How to understand relationship among scrape_interval, scrape_timeout and scrape_duration_seconds?

Hi,
:grinning:I am a student trying to figure out the scrape performance of Prometheus.

Here is what I did.There are 100 VM with Node-exporter and cAdvisor in my server. Scrape_interval and scrape_timeout are setting as 1 second. I run the script “curl localhost:9090/api/v1/query?query=scrape_duration_seconds > vm100_duration.txt”. And the scrape durations about one target, such as “xxx.xxx.xxx.xx:8080”(cadvisor) or “xxx.xxx.xxx.xx:9100”(node-exporter), are from 0.025002347 to 0.671868273.

There are some questions about Promehteus in my mind. How to get the total duration to pull the 200 targets? What’s the meaning of scrape_duration, just from sending pull-order to receieving value? Should I just sum(scrape_duration_seconds) ?And how to set scrape_interval and scrape_timeout by the target num and scrape_duration_seconds?
Thanks a lot!

@roidelapluie Could you give me some advice? Thank you!

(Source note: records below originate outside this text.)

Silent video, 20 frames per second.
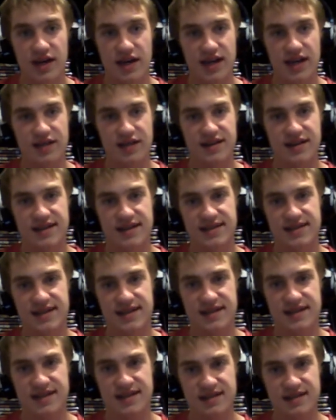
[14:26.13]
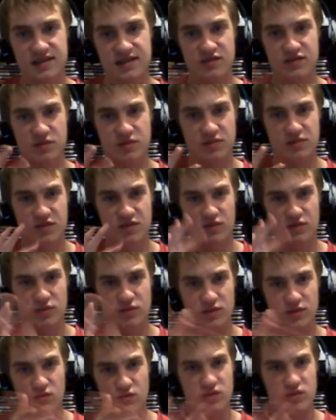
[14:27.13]
And like he said, he does his films in a very
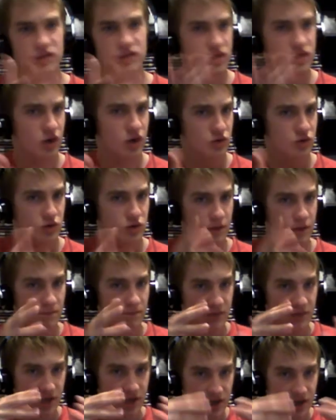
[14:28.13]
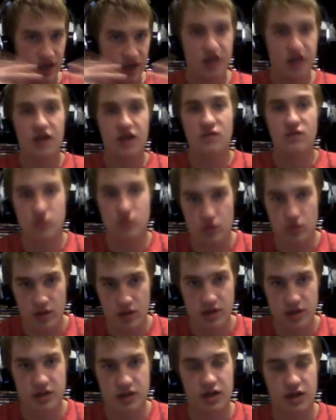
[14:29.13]
different style to any other
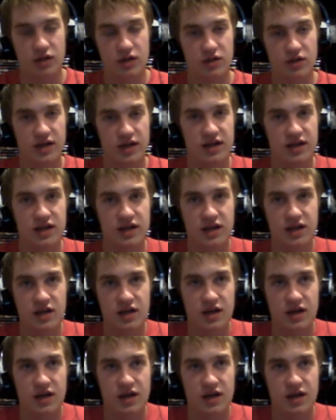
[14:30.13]
director. Like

How to get the total duration to pull the 200 targets?

This isn’t really answerable, because it doesn’t apply to the way Prometheus works.

Prometheus does not scrape targets sequentially. Each target has its own timing loop, independent of every other target. This allows for much higher parallelism and performance.

With in each job, the scrapes are spread out over the interval based on a hash of the target labels.

If you do a query for round(time() - timestamp(scrape_duration_seconds), 0.001), you can see the offset to the last scrape. You should see them evenly spread by job over your scrape_interval. Note, I round to the millisecond, since Prometheus only tracks timestamps to the millisecond, makes the output easier to read.

Thank you very much. It seemed that I didn’t realize the scrape unit is one target, rather than the cluster’s targets. That’s really helpful!